**Information shown**
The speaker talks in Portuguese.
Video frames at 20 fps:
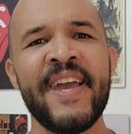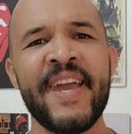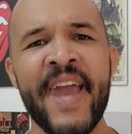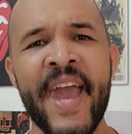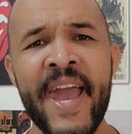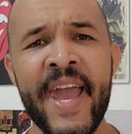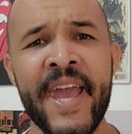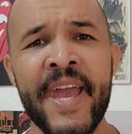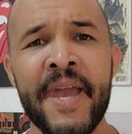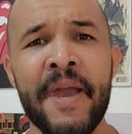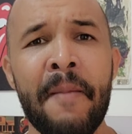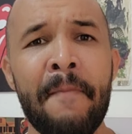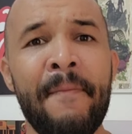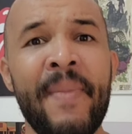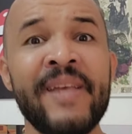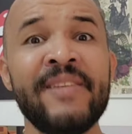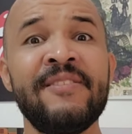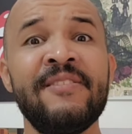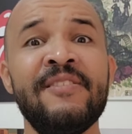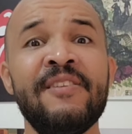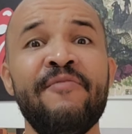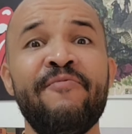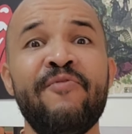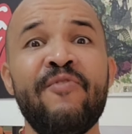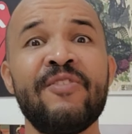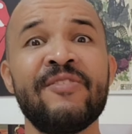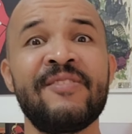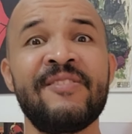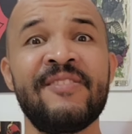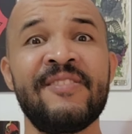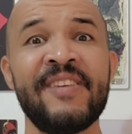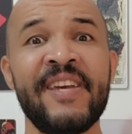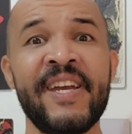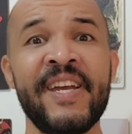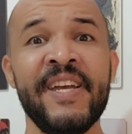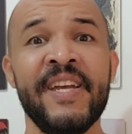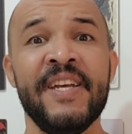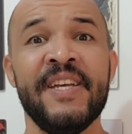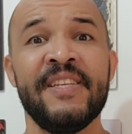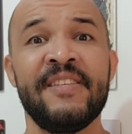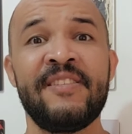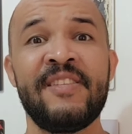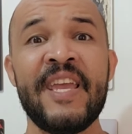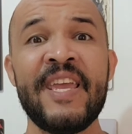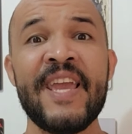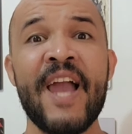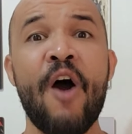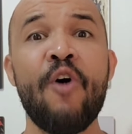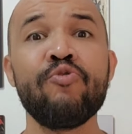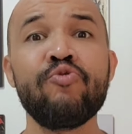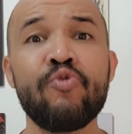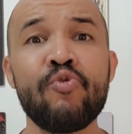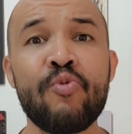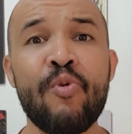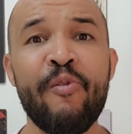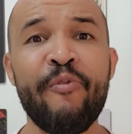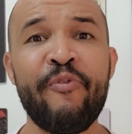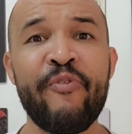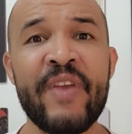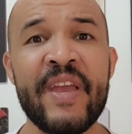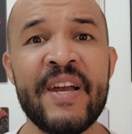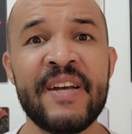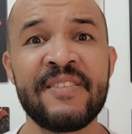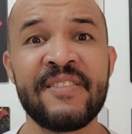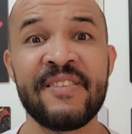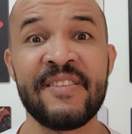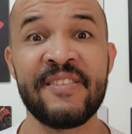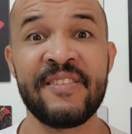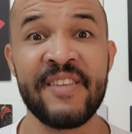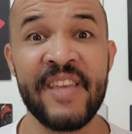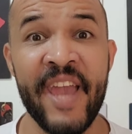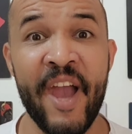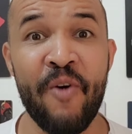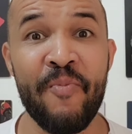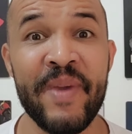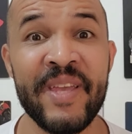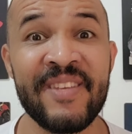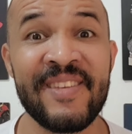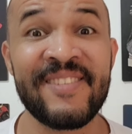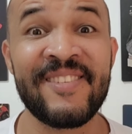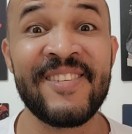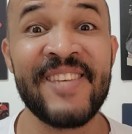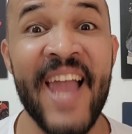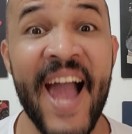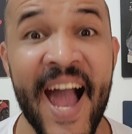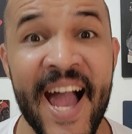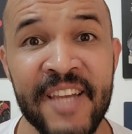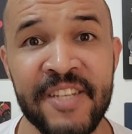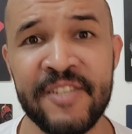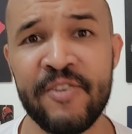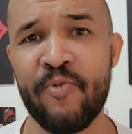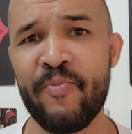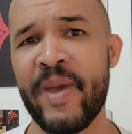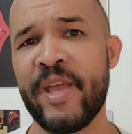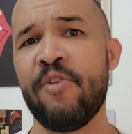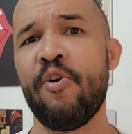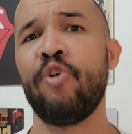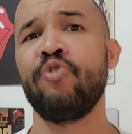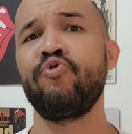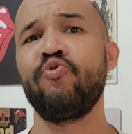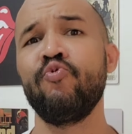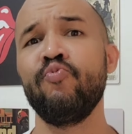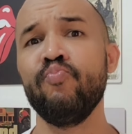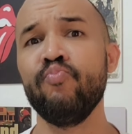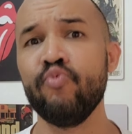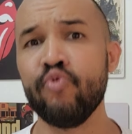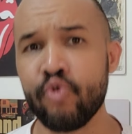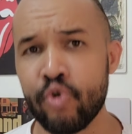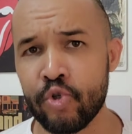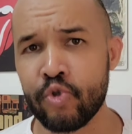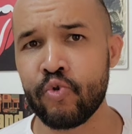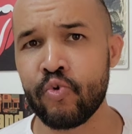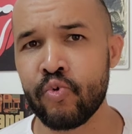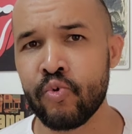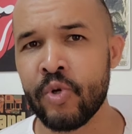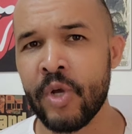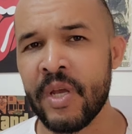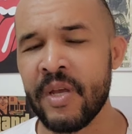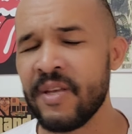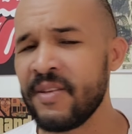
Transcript: É, mas se você tem autoconfiança e realmente se acha o melhor do mundo,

**What needs to be done**
Print the whole listing above exactly, and keep every picture out of the copy.

**Solution**
The speaker talks in Portuguese.
Video frames at 20 fps:
Transcript: É, mas se você tem autoconfiança e realmente se acha o melhor do mundo,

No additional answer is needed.